* _Task statement_
Each entry is to be given again exactly; drop the images.

========================================================================

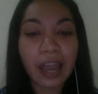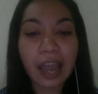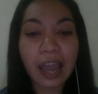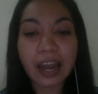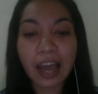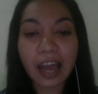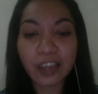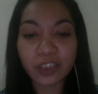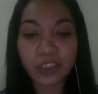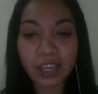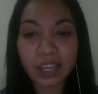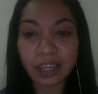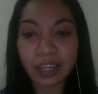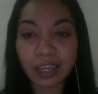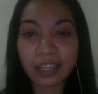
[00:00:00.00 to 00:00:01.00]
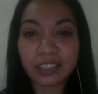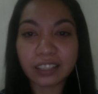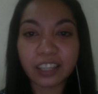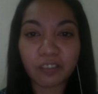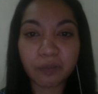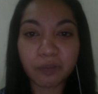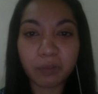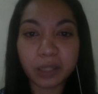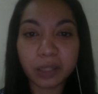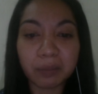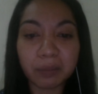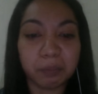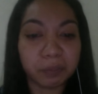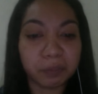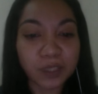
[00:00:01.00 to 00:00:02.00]
And I think it gave me a
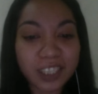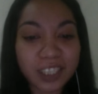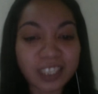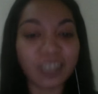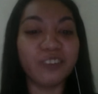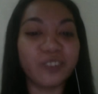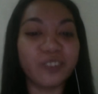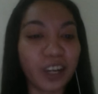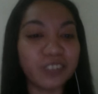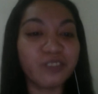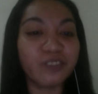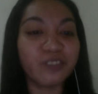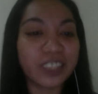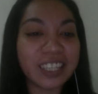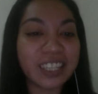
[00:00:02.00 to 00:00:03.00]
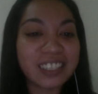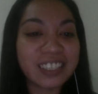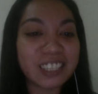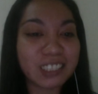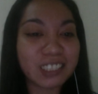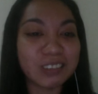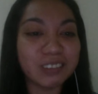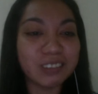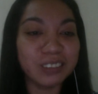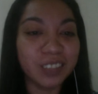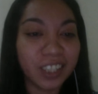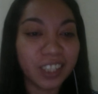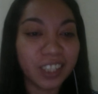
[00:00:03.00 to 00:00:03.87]
boost of confidence to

========================================================================

* _Result of this task_
[00:00:00.00 to 00:00:01.00]
[00:00:01.00 to 00:00:02.00]
And I think it gave me a
[00:00:02.00 to 00:00:03.00]
[00:00:03.00 to 00:00:03.87]
boost of confidence to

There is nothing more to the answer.